Just thought I would share... Lost 24 pounds


----------



## starraffy (Jan 27, 2014)

pemily said:


> Just thought I would share... Lost 24 pounds


  Good for you! Congrats! Hope you'd share your juicing recipe


----------



## starraffy (Feb 6, 2014)

Quote:  Originally Posted by *Kathniss08* 


  I weigh 135 pounds 2 years ago and I was little bit overweight.  My doctor advise me to lose weight because I started to palpitate and my Blood pressure got high.  What I did was cut my carbs intake and went into fruits and vegetable diet for one whole month.  It did really work and I lost 15 pounds.  I eat papaya, apple, lettuce, cucumber, banana and take lots of water.  
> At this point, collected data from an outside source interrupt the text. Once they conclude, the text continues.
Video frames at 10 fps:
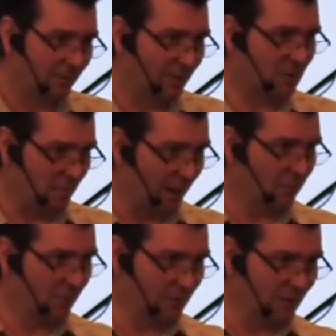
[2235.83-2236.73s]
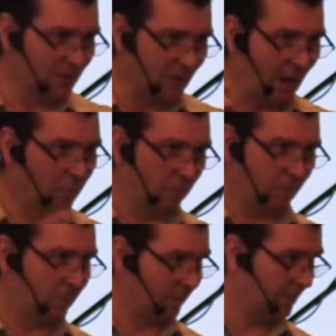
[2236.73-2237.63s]
this man was an
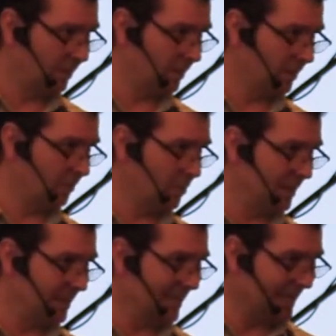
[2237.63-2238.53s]
example of what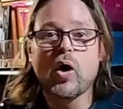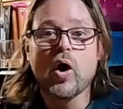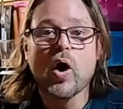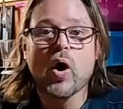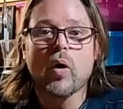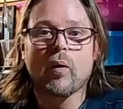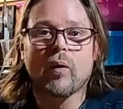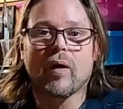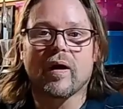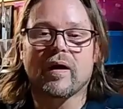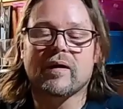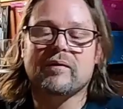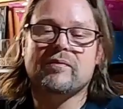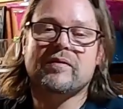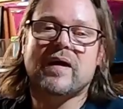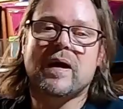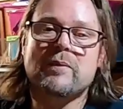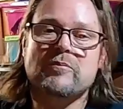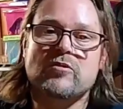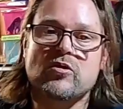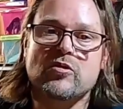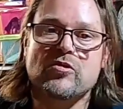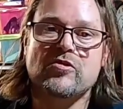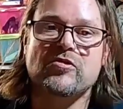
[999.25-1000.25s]
All right, I've come
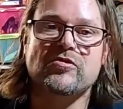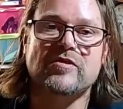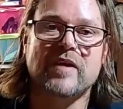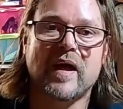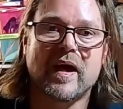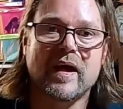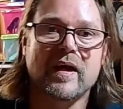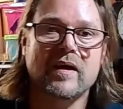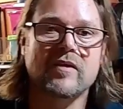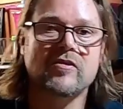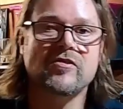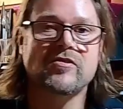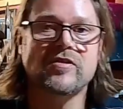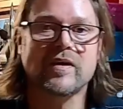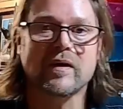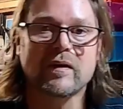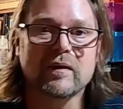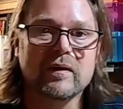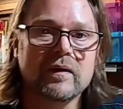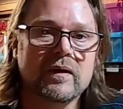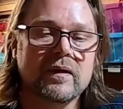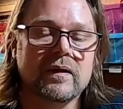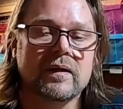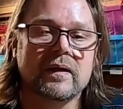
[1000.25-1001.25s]
to a
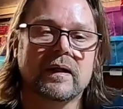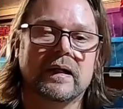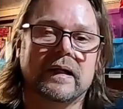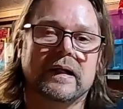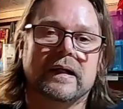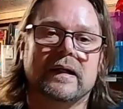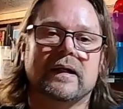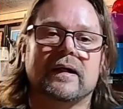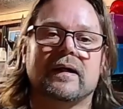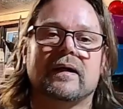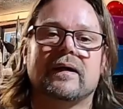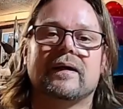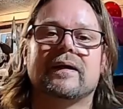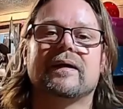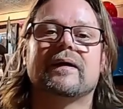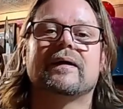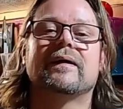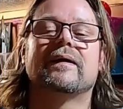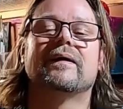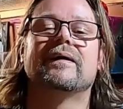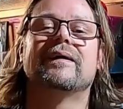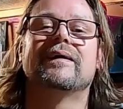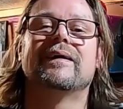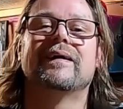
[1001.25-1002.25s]
standstill. I
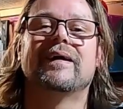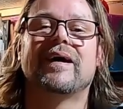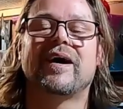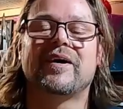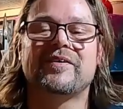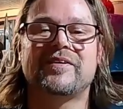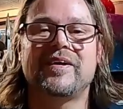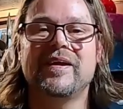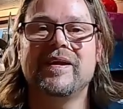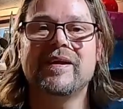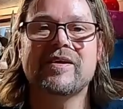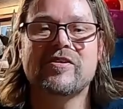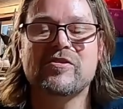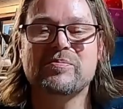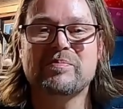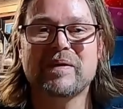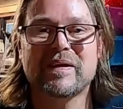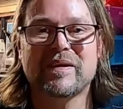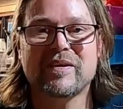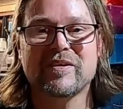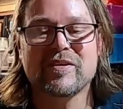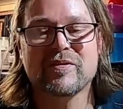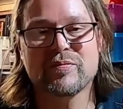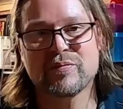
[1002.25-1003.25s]
didn't
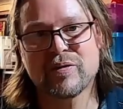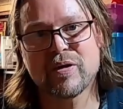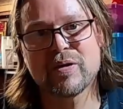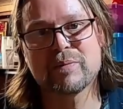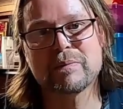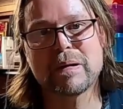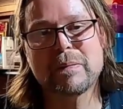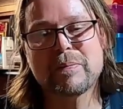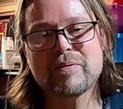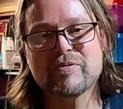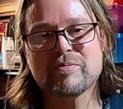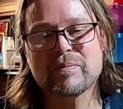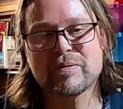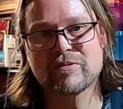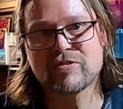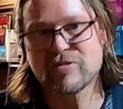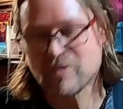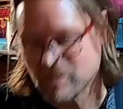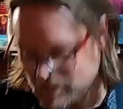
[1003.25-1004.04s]
expect it to foam up as much as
  Do you juice these fruits?(papaya, apple, lettuce, cucumber, banana) or eat it whole?


----------



## ellemarie (Feb 9, 2014)

starraffy said:


> Atkins diet? low on carb? does it contradict juicing fruits and veges which normally has sugars


  I don't juice really, but I eat vegetables with a lot of fiber, like broccoli and other leafy greens.


----------



## starraffy (Feb 13, 2014)

ellemarie said:


> I don't juice really, but I eat vegetables with a lot of fiber, like broccoli and other leafy greens.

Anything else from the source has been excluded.